■ Dataset entries
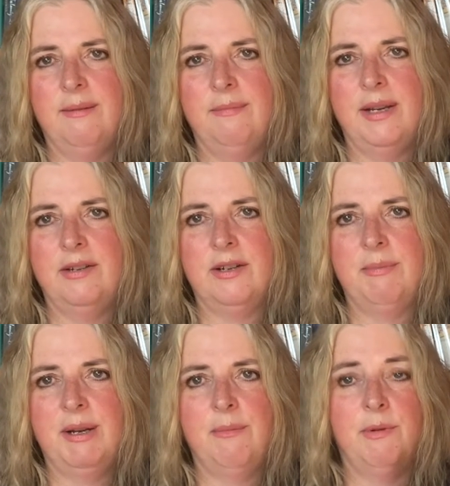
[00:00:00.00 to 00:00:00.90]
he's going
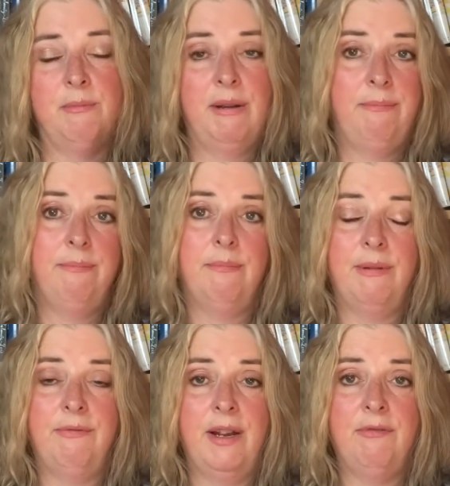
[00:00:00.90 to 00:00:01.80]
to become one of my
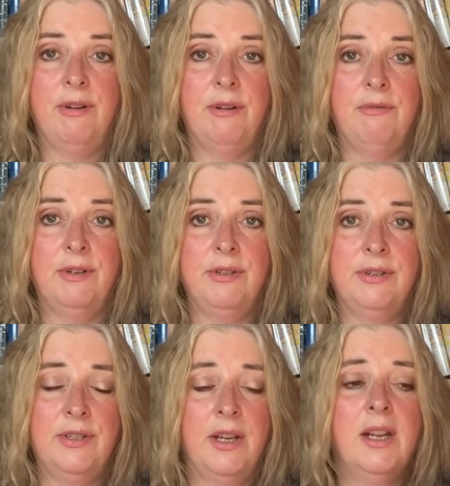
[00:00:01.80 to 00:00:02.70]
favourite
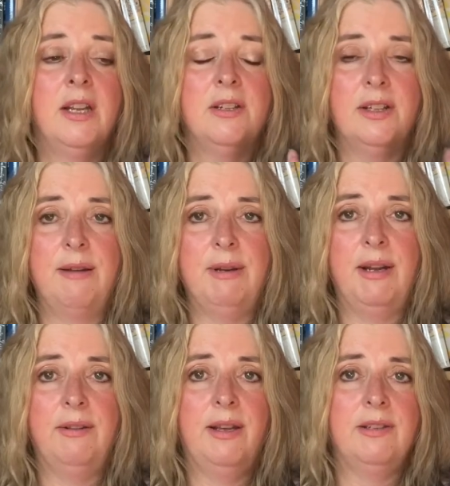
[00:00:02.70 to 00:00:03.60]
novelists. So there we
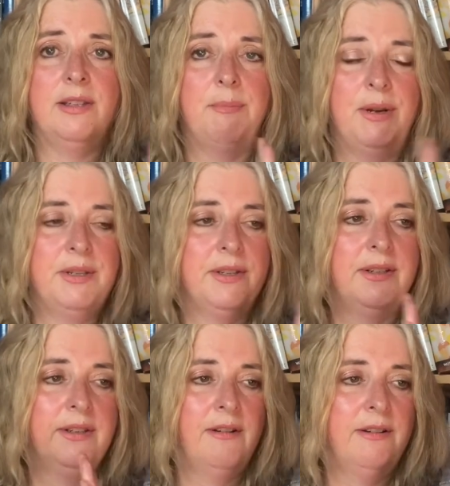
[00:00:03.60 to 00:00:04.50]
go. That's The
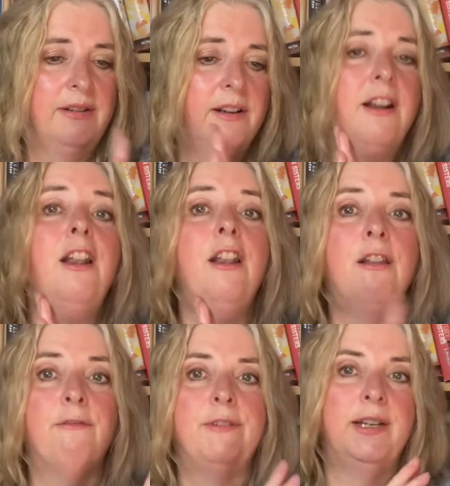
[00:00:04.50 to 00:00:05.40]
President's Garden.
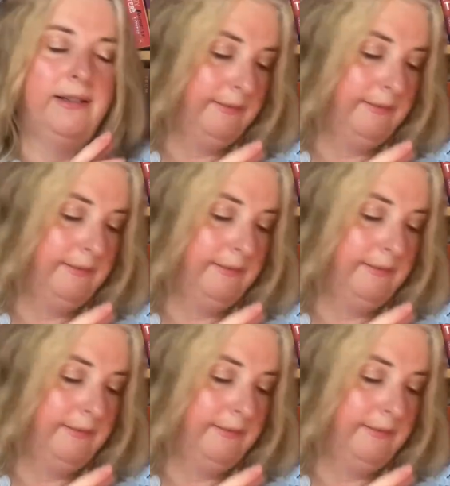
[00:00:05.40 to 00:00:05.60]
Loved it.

■ Work item
Quote exactly, and only, the lines from the one containing "[00:00:03.60 to 00:00:04.50]" through the last line of the records above, both included; leave out any pictures.

■ Solution for this exercise
[00:00:03.60 to 00:00:04.50]
go. That's The
[00:00:04.50 to 00:00:05.40]
President's Garden.
[00:00:05.40 to 00:00:05.60]
Loved it.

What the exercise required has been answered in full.